MATERIAL TO PROCESS:
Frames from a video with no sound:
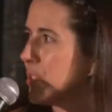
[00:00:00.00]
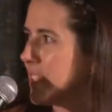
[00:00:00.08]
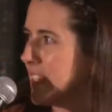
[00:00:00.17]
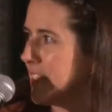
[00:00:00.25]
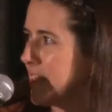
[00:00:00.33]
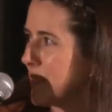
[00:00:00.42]

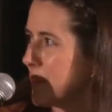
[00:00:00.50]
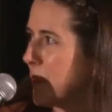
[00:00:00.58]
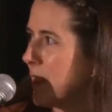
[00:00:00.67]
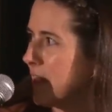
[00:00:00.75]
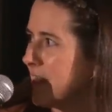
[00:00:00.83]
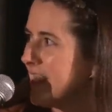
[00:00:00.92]
synths as
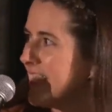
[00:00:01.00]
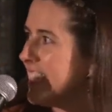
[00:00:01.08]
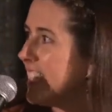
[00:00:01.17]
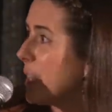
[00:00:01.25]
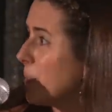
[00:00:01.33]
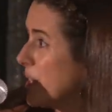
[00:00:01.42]
well.
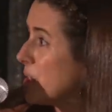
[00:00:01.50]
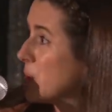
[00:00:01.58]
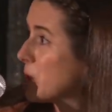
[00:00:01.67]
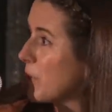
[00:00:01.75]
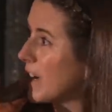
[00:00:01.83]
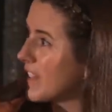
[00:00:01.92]
And we
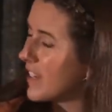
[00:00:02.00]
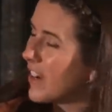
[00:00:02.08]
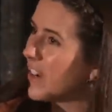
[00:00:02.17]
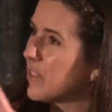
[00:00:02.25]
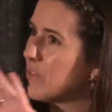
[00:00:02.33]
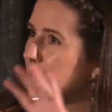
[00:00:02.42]
talked about the
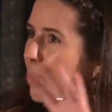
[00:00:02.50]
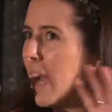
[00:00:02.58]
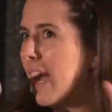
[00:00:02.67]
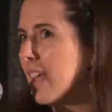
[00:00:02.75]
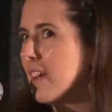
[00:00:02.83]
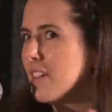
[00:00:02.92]
kind of
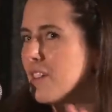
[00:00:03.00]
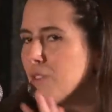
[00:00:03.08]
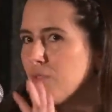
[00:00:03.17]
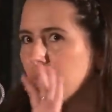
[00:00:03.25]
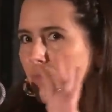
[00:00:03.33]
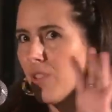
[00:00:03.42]
palette of
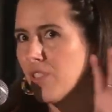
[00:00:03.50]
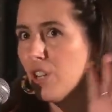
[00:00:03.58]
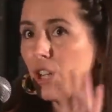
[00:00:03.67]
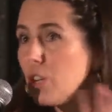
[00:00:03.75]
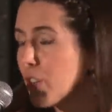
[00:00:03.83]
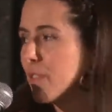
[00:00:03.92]
the
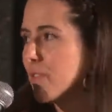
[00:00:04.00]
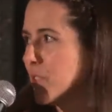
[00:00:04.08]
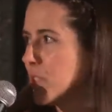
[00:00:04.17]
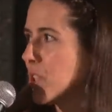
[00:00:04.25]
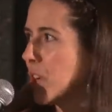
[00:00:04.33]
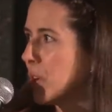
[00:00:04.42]
look of the
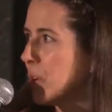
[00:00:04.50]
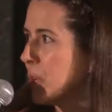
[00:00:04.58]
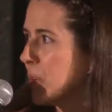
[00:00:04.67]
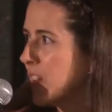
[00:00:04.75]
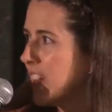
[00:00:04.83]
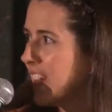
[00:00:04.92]
show.
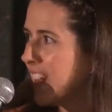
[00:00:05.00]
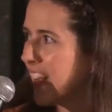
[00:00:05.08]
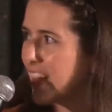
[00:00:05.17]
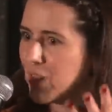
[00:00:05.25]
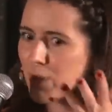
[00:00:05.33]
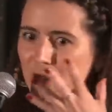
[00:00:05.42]

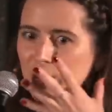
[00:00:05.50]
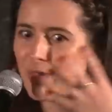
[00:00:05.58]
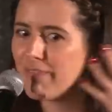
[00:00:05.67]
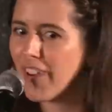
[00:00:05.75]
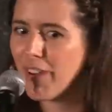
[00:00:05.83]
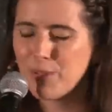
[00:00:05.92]
And
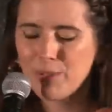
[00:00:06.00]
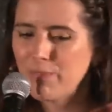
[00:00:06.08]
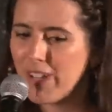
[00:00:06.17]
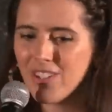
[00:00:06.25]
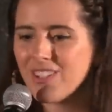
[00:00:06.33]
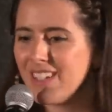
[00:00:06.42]
I was
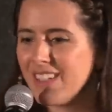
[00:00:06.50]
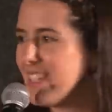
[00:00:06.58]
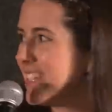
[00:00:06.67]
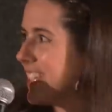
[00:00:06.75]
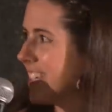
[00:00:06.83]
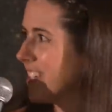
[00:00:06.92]
mentioning
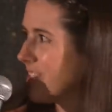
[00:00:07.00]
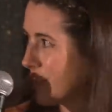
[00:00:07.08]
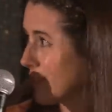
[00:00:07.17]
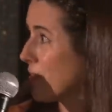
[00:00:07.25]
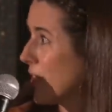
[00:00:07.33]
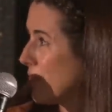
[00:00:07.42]
these things
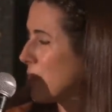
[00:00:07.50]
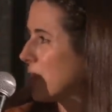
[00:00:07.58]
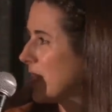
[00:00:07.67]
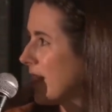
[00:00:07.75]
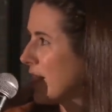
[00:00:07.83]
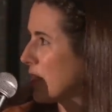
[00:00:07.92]
just right from the
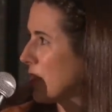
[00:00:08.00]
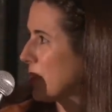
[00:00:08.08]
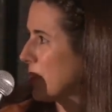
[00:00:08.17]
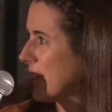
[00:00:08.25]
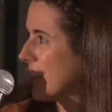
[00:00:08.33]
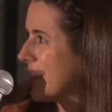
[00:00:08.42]
get-go.
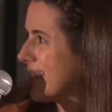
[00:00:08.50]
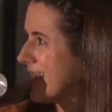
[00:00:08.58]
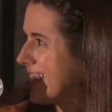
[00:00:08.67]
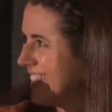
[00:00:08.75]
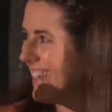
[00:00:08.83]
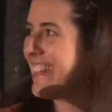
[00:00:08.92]
And I
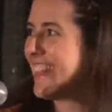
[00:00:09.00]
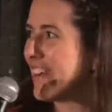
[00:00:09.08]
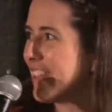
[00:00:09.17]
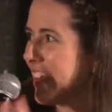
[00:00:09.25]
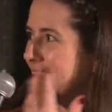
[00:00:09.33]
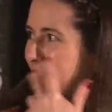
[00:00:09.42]
think
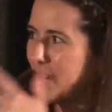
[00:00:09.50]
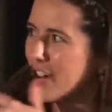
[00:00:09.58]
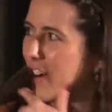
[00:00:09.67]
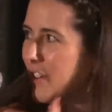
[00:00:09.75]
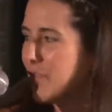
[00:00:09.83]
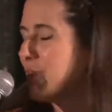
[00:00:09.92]
that we
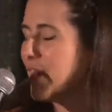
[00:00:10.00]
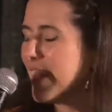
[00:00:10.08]
kind of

TASK PROMPT: Exclude the images and reproduce the remaining data exactly.

EXERCISE SOLUTION:
Frames from a video with no sound:
[00:00:00.00]
[00:00:00.08]
[00:00:00.17]
[00:00:00.25]
[00:00:00.33]
[00:00:00.42]

[00:00:00.50]
[00:00:00.58]
[00:00:00.67]
[00:00:00.75]
[00:00:00.83]
[00:00:00.92]
synths as
[00:00:01.00]
[00:00:01.08]
[00:00:01.17]
[00:00:01.25]
[00:00:01.33]
[00:00:01.42]
well.
[00:00:01.50]
[00:00:01.58]
[00:00:01.67]
[00:00:01.75]
[00:00:01.83]
[00:00:01.92]
And we
[00:00:02.00]
[00:00:02.08]
[00:00:02.17]
[00:00:02.25]
[00:00:02.33]
[00:00:02.42]
talked about the
[00:00:02.50]
[00:00:02.58]
[00:00:02.67]
[00:00:02.75]
[00:00:02.83]
[00:00:02.92]
kind of
[00:00:03.00]
[00:00:03.08]
[00:00:03.17]
[00:00:03.25]
[00:00:03.33]
[00:00:03.42]
palette of
[00:00:03.50]
[00:00:03.58]
[00:00:03.67]
[00:00:03.75]
[00:00:03.83]
[00:00:03.92]
the
[00:00:04.00]
[00:00:04.08]
[00:00:04.17]
[00:00:04.25]
[00:00:04.33]
[00:00:04.42]
look of the
[00:00:04.50]
[00:00:04.58]
[00:00:04.67]
[00:00:04.75]
[00:00:04.83]
[00:00:04.92]
show.
[00:00:05.00]
[00:00:05.08]
[00:00:05.17]
[00:00:05.25]
[00:00:05.33]
[00:00:05.42]

[00:00:05.50]
[00:00:05.58]
[00:00:05.67]
[00:00:05.75]
[00:00:05.83]
[00:00:05.92]
And
[00:00:06.00]
[00:00:06.08]
[00:00:06.17]
[00:00:06.25]
[00:00:06.33]
[00:00:06.42]
I was
[00:00:06.50]
[00:00:06.58]
[00:00:06.67]
[00:00:06.75]
[00:00:06.83]
[00:00:06.92]
mentioning
[00:00:07.00]
[00:00:07.08]
[00:00:07.17]
[00:00:07.25]
[00:00:07.33]
[00:00:07.42]
these things
[00:00:07.50]
[00:00:07.58]
[00:00:07.67]
[00:00:07.75]
[00:00:07.83]
[00:00:07.92]
just right from the
[00:00:08.00]
[00:00:08.08]
[00:00:08.17]
[00:00:08.25]
[00:00:08.33]
[00:00:08.42]
get-go.
[00:00:08.50]
[00:00:08.58]
[00:00:08.67]
[00:00:08.75]
[00:00:08.83]
[00:00:08.92]
And I
[00:00:09.00]
[00:00:09.08]
[00:00:09.17]
[00:00:09.25]
[00:00:09.33]
[00:00:09.42]
think
[00:00:09.50]
[00:00:09.58]
[00:00:09.67]
[00:00:09.75]
[00:00:09.83]
[00:00:09.92]
that we
[00:00:10.00]
[00:00:10.08]
kind of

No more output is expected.